1) One difference between USC and ND's rushing attack is USC has a 2nd and even 3rd "zip" back to go to. As it played out, McKnight got a lot of carries, but it was a fresh #13 that scored the winning TD. But I think ND's and USC's schemes are similar.
I don't know if ND's template for a running game it the "best" for an elite college program. What IS necessary for an NC is building quality depth. This was the difference between Ohio State and both LSU and Florida in OSU's two championship losses. OSU's first team was every bit as talented and fast as UF's and LSU's. However, their 3rd, 4th, and 5th DBs were not on the same level as either of those teams' 3rd, 4th, or 5th receiver; you had OSU guys trying to compensate and getting themselves out of position. Likewise, OSU's 2nd RB and 3rd and 4th receivers were a pretty big drop-off from their first team guys; without contributions from them, OSU's prime offensive players had to carry too much of the load against the wave after wave of bodies both UF and LSU sent out on defense.

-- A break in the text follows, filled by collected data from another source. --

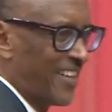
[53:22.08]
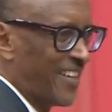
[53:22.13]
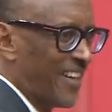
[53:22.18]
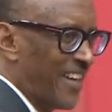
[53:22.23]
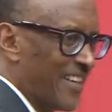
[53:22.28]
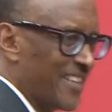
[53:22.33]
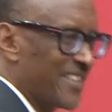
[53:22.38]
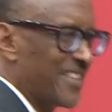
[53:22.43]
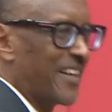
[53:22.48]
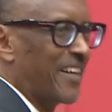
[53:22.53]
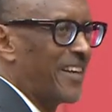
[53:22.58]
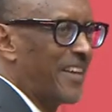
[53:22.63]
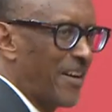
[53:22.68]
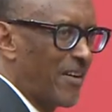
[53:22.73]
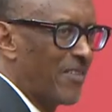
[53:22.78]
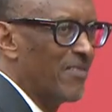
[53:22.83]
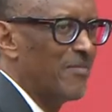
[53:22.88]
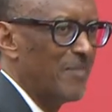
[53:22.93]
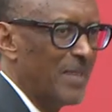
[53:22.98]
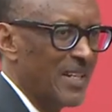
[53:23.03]
I'll take
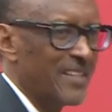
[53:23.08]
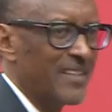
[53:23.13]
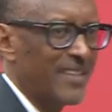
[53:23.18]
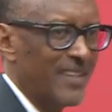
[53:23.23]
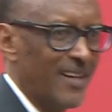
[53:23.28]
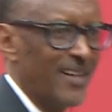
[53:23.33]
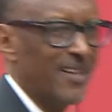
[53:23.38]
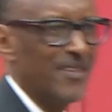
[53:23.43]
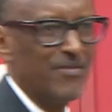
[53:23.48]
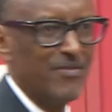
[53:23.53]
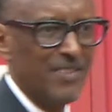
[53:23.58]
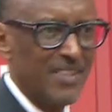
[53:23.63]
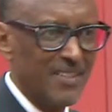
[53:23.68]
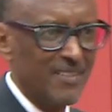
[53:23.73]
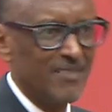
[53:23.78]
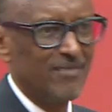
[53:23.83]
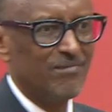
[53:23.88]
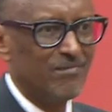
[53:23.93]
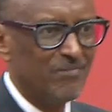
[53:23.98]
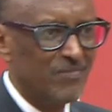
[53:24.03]
care of myself,
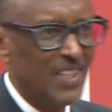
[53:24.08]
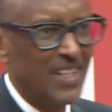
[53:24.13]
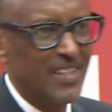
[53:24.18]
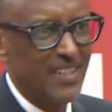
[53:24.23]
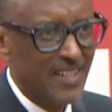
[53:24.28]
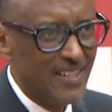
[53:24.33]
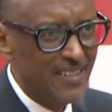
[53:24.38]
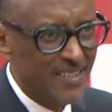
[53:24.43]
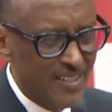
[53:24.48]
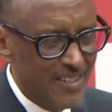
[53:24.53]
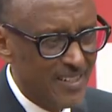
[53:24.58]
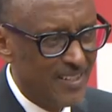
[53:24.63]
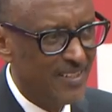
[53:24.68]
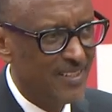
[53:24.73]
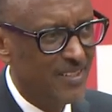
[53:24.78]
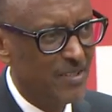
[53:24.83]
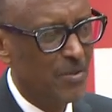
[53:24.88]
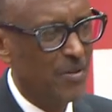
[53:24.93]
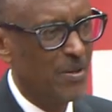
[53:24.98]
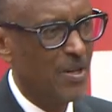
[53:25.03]
and that's
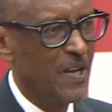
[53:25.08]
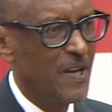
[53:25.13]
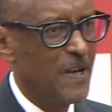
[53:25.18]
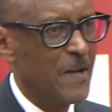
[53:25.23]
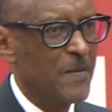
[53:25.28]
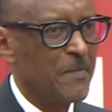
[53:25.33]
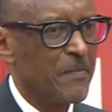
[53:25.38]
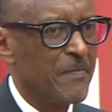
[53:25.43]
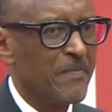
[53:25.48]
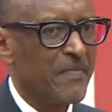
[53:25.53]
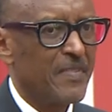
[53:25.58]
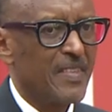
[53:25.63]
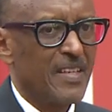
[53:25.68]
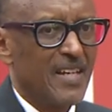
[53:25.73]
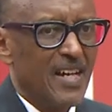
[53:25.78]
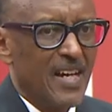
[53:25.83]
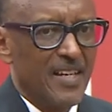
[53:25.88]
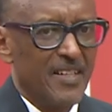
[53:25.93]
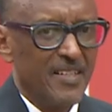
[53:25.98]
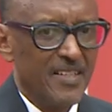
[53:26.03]
it." So,
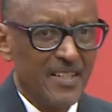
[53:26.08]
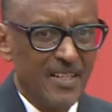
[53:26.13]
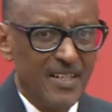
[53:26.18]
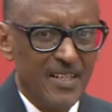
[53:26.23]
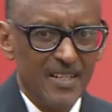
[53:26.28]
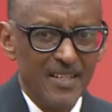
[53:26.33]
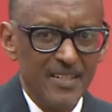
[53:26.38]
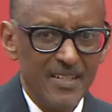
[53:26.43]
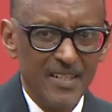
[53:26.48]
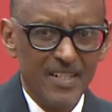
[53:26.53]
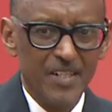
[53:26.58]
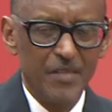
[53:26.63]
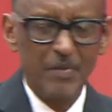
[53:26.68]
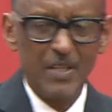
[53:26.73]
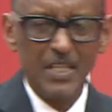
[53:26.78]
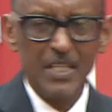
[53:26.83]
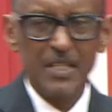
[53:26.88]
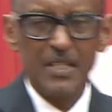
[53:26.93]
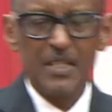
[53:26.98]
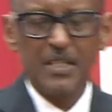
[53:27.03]
I really can't
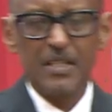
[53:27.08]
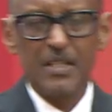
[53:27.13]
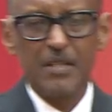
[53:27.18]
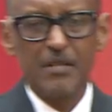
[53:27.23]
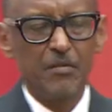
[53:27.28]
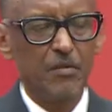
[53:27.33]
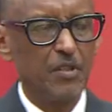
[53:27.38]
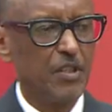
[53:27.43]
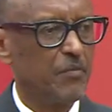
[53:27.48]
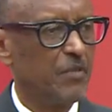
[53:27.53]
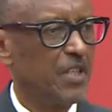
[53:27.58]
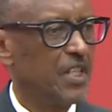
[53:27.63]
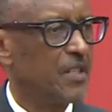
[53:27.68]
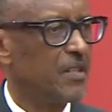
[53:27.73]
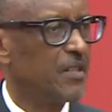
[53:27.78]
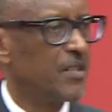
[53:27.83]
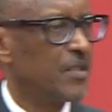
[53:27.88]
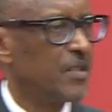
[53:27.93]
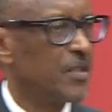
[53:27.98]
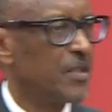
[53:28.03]
explain it.
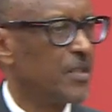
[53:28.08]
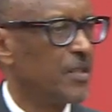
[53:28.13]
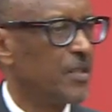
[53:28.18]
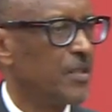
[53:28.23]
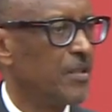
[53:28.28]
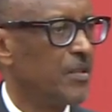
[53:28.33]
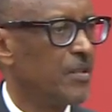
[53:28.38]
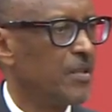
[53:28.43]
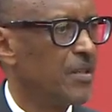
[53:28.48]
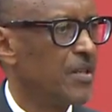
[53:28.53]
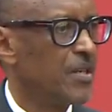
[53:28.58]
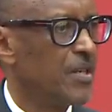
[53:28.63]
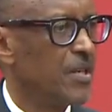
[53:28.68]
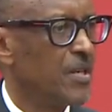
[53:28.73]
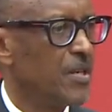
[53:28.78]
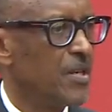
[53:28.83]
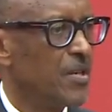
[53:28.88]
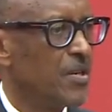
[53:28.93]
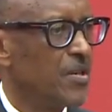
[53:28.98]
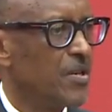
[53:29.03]
But
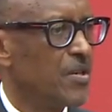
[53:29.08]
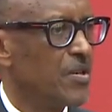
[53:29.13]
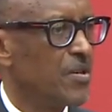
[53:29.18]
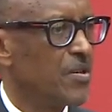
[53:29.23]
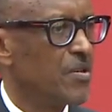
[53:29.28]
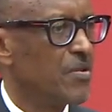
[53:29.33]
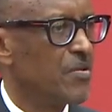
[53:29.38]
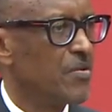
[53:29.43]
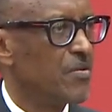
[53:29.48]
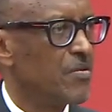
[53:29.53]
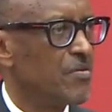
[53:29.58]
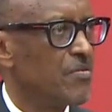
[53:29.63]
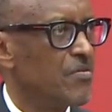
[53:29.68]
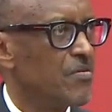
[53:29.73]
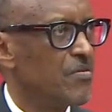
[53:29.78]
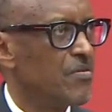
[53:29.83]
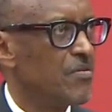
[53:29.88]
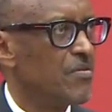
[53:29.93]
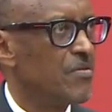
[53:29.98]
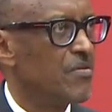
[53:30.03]

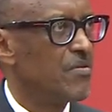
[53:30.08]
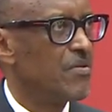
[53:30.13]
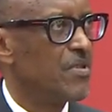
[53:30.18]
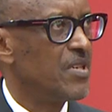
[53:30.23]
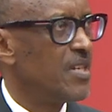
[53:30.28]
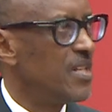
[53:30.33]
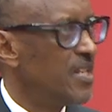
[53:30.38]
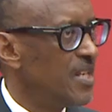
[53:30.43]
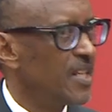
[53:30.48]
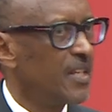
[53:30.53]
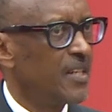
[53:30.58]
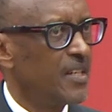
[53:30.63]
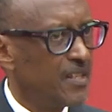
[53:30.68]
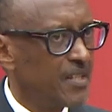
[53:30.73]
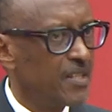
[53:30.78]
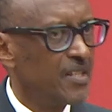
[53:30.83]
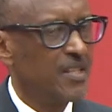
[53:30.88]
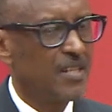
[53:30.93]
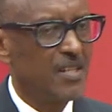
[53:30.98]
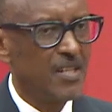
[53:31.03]
in any
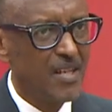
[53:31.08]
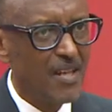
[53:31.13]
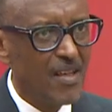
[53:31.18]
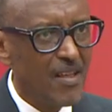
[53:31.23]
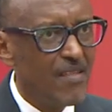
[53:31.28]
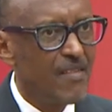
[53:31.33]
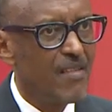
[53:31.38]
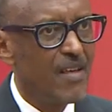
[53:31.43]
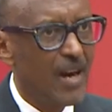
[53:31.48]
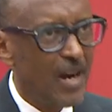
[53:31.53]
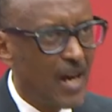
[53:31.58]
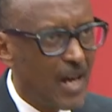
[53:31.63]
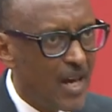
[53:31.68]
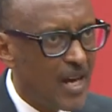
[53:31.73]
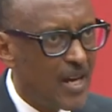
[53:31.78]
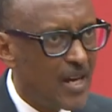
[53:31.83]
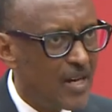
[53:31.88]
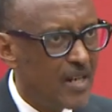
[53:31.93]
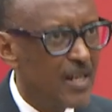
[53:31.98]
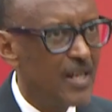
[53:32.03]
case, there
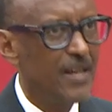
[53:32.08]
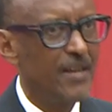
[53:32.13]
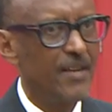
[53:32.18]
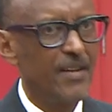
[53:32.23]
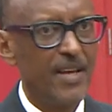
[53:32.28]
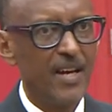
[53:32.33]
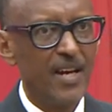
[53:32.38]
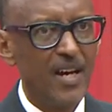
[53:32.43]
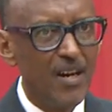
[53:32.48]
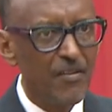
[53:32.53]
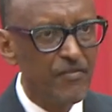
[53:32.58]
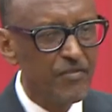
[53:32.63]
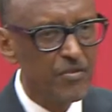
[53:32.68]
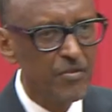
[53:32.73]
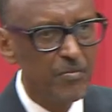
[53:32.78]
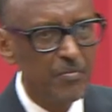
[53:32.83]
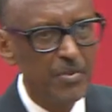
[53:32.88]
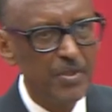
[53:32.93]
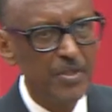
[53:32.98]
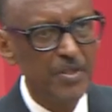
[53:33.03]
are and there have
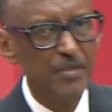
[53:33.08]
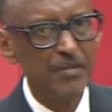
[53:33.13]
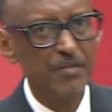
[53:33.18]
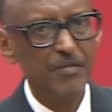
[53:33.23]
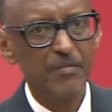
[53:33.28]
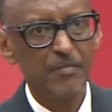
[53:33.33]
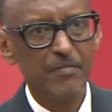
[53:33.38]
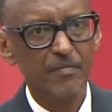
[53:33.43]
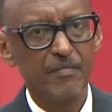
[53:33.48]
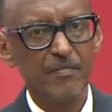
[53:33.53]
to be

2) I haven't seen the Giants play much (I live in Texas); I don't know if I would call what the Steelers do a "power" running game - they just don't string plays out as much as ND did on Saturday to allow the running back to patiently await a seam opening up; instead, they'll just use many of the same blocking techniques as everyone else, but their running backs will run right at you. It's a more physical approach to the same type of running attack that most NFL teams use, and with their personnel, they can wear a defense down and/or require the opposition's front 7 to require more help from the safeties, which opens up passing lanes for their very good corps of receivers.
As for 'Bama, they seem to have more of a traditional "power" running attack. When it's clicking, they will dominate a game. If not, well, remember John Parker Wilson last year trying to pass Alabama to victory in the Sugar Bowl, a good part of the time while running for his life? For 'Bama, not good times. Bad times.